The bottom line – ongoing, insidious self-deception prevents anyone from listening, hearing, and thinking critically. For example, thanks to this information “blockade”, US media have been frantically speculating as to Putin’s real, sinister motive in Syria: “Russia wants to get back into the US’s good graces after the Ukraine”. It is the US, not Russia, which seems to be living in the past when using clever “Kremlinology”, we sought to discern what was going inside Russia by the order of appearance of leaders atop the Lenin Mausoleum during parades.
Not being constrained by this information blockade, I find Russian actions in Syria no mystery at all – with intentions, motivations, and actions easily discerned by simply listening to Putin, the Russian foreign ministry, leading government officials, and knowledgeable Russian commentators. They are equally a result of decades-long friendship and resulting cultural, religious (the Christians in Syria are very much related to Russian Orthodoxy), economic and military ties, some defined by formal treaties, and a very real desire to nip terrorism in the bud. The latter juxtaposed to cynical Western efforts to use various “moderate” terrorist elements as an arm of foreign policy – one would think we would have learned from our sad experience in “using” Al Qaeda to counter the USSR in Afghanistan.

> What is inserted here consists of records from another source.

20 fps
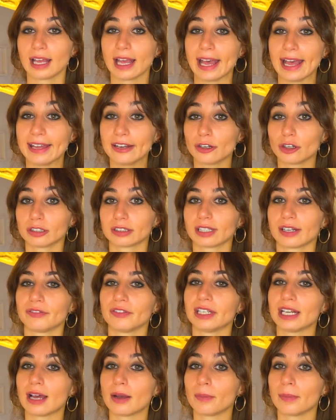È inoltre
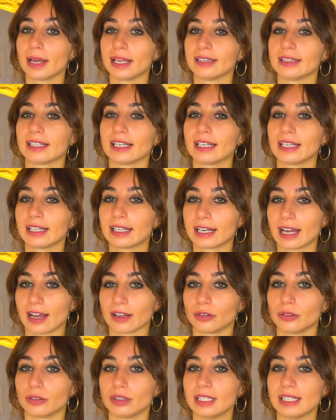finalmente in
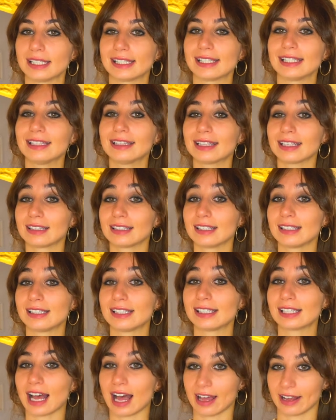grado di
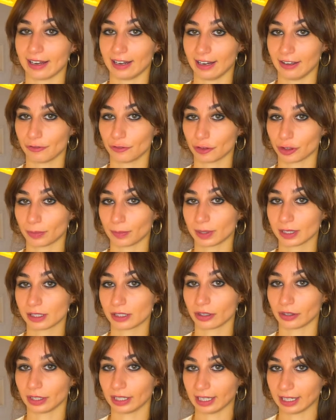sintetizzare le
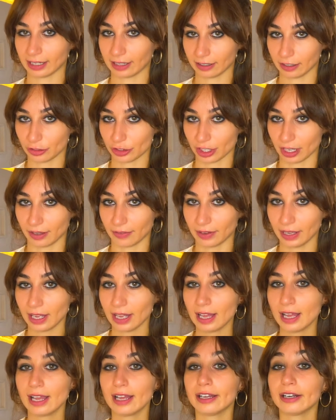informazioni che riceve,
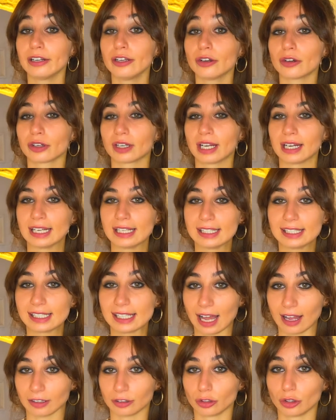
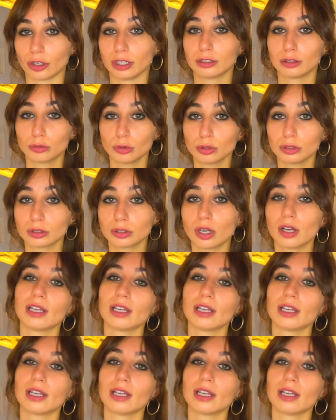riorganizzando il tuttoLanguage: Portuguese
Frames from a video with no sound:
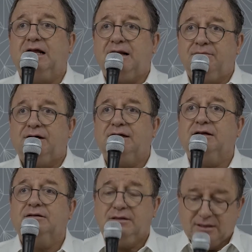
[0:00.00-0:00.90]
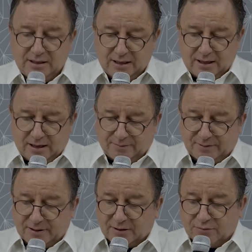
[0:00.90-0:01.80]
na Alemanha, a
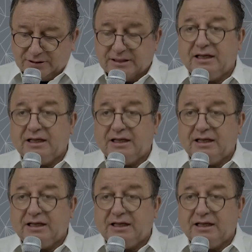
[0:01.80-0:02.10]
primeira coisa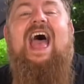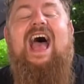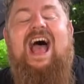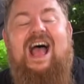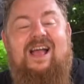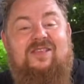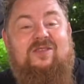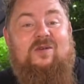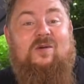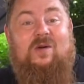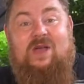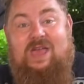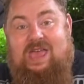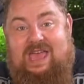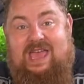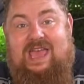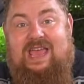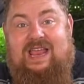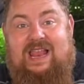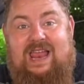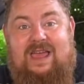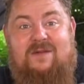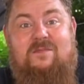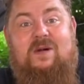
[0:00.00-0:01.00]
also,
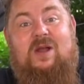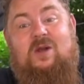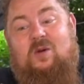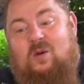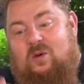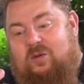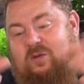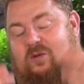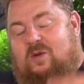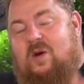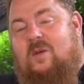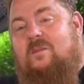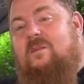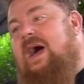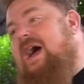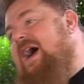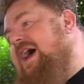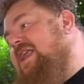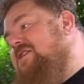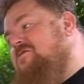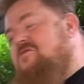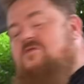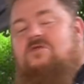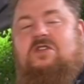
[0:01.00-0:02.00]
ich lege mal los, kommt mal
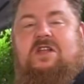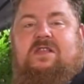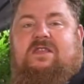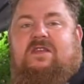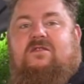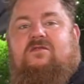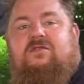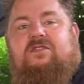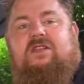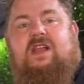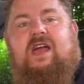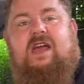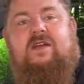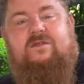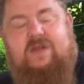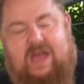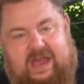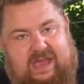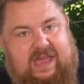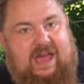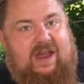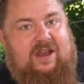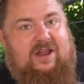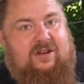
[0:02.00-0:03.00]
ran und dann sehen wir uns gleich
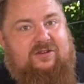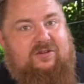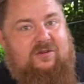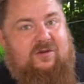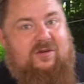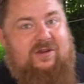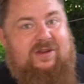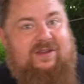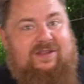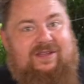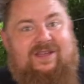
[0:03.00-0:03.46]
wirklich an der Tonne.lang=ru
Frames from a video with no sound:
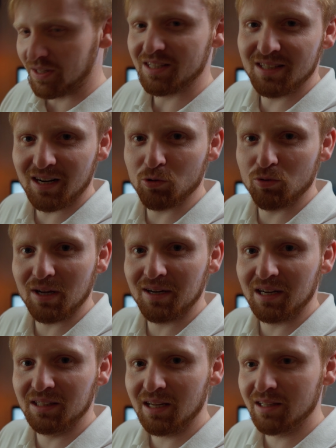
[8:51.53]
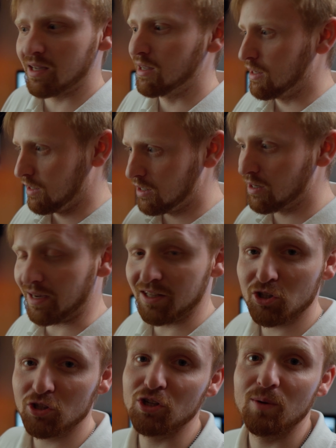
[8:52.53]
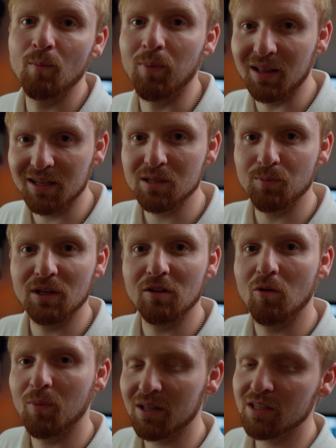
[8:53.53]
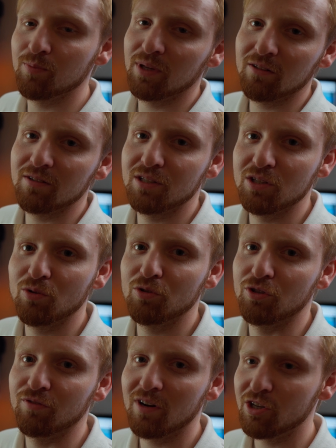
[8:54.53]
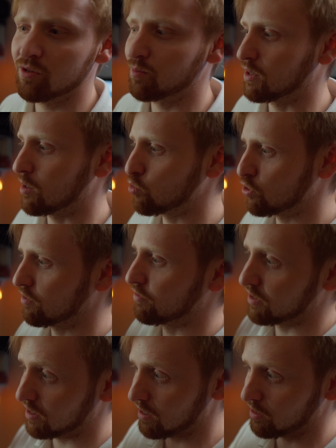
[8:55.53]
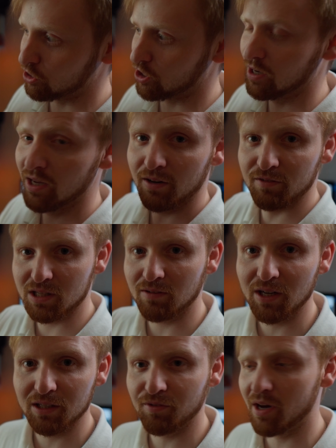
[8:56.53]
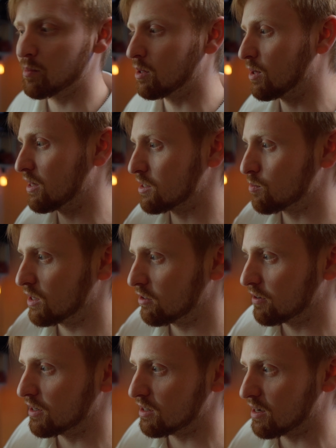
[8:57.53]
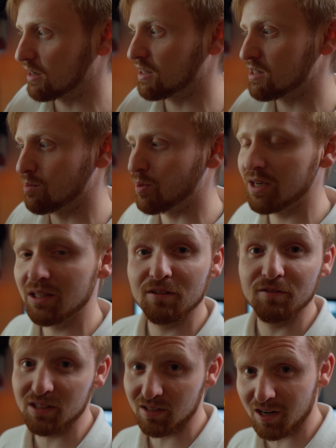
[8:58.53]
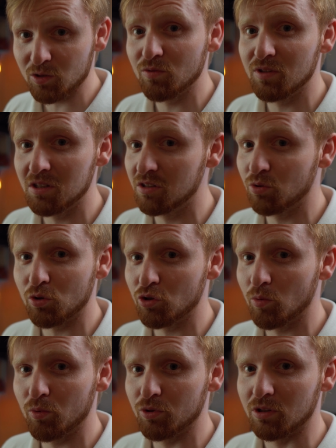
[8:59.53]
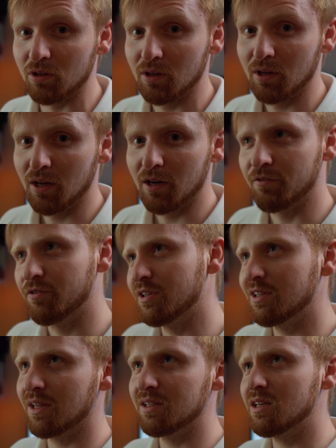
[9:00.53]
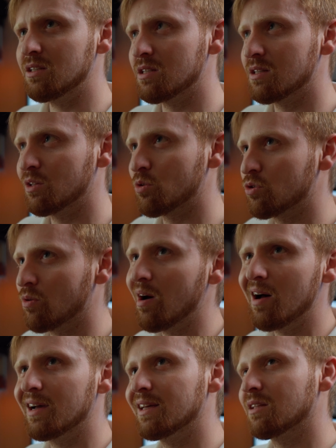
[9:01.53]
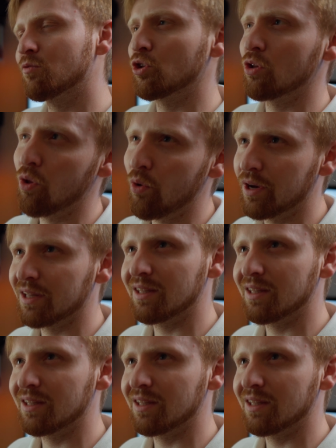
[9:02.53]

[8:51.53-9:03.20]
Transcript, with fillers: сразу так, как надо, и, конечно же, баланс белого. Баланс белого здесь очень важен, потому что вы также выставляете в камере баланс белого, и когда снимаете, вы сразу видите то, что будет. Вы не надеетесь на то, что, а, это вот лог,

So, what does the average American think? A poll being conducted by the Daily News is showing “Putin winning” by a wide margin – 94% to 6% (61K+ votes).

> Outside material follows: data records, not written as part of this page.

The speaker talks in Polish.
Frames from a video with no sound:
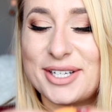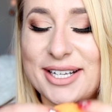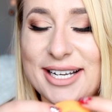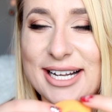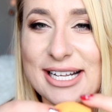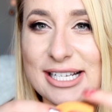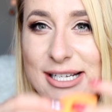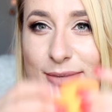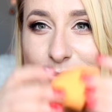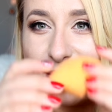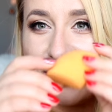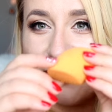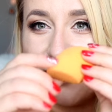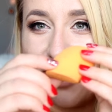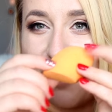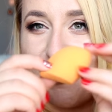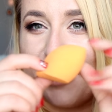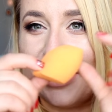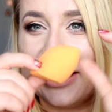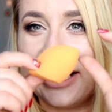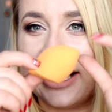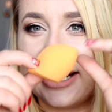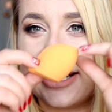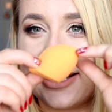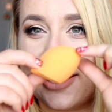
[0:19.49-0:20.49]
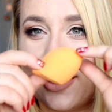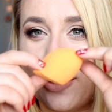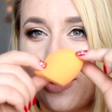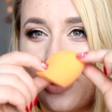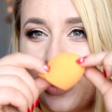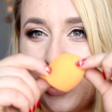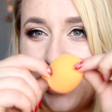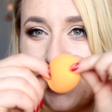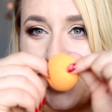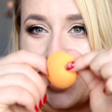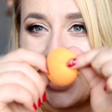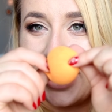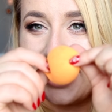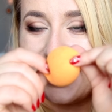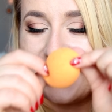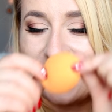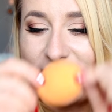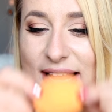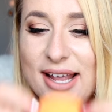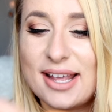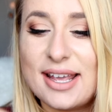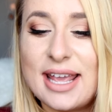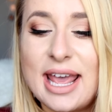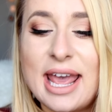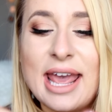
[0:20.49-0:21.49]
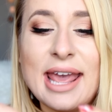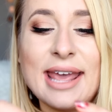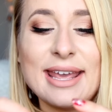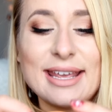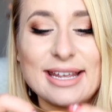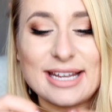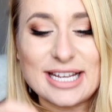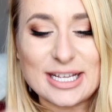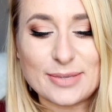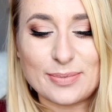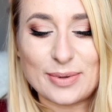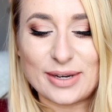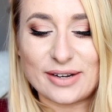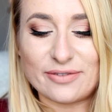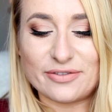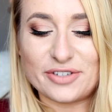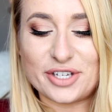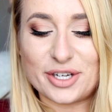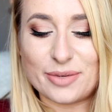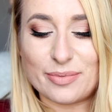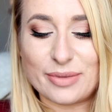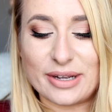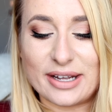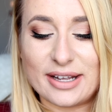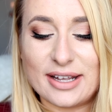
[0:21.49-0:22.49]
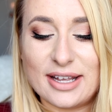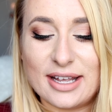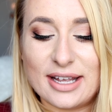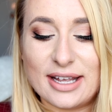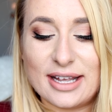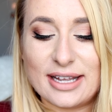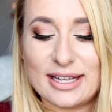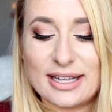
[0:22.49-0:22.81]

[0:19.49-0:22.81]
że razem z wami teraz ją dziś przetnę i sprawdzimy,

However, leaving aside these not very scientific polling results, and recalling that people “think” what the media tells them to think, the media generally concede “Putin won”. In and of itself, the very idea of portraying this as some kind of “beauty contest” is quite telling. While for various reasons Obama likely sees things this way, Putin would surely say “this has nothing to do with me, or Barack, but everything to do Russia’s interests being addressed, countering the very real Islamic extremist threat, and ensuring a new, just world-order.
I would further caution my Russian friends about interpreting these results. The media determination and portrayal of the outcome is driven largely by “political commentators”, most being either “pro” or “anti” Obama. The latter, by far the most vocal, for largely political reasons have declared Obama suffered a huge, nationally embarrassing defeat. Even more disconcerting, media coverage of the UN speeches did little to draw attention to Putin’s vision, or move the American people to think “gee, maybe the Russians are right, and maybe Putin is not such an evil guy after all”.
Stephen Ebert is the Russian language translator and political commentator.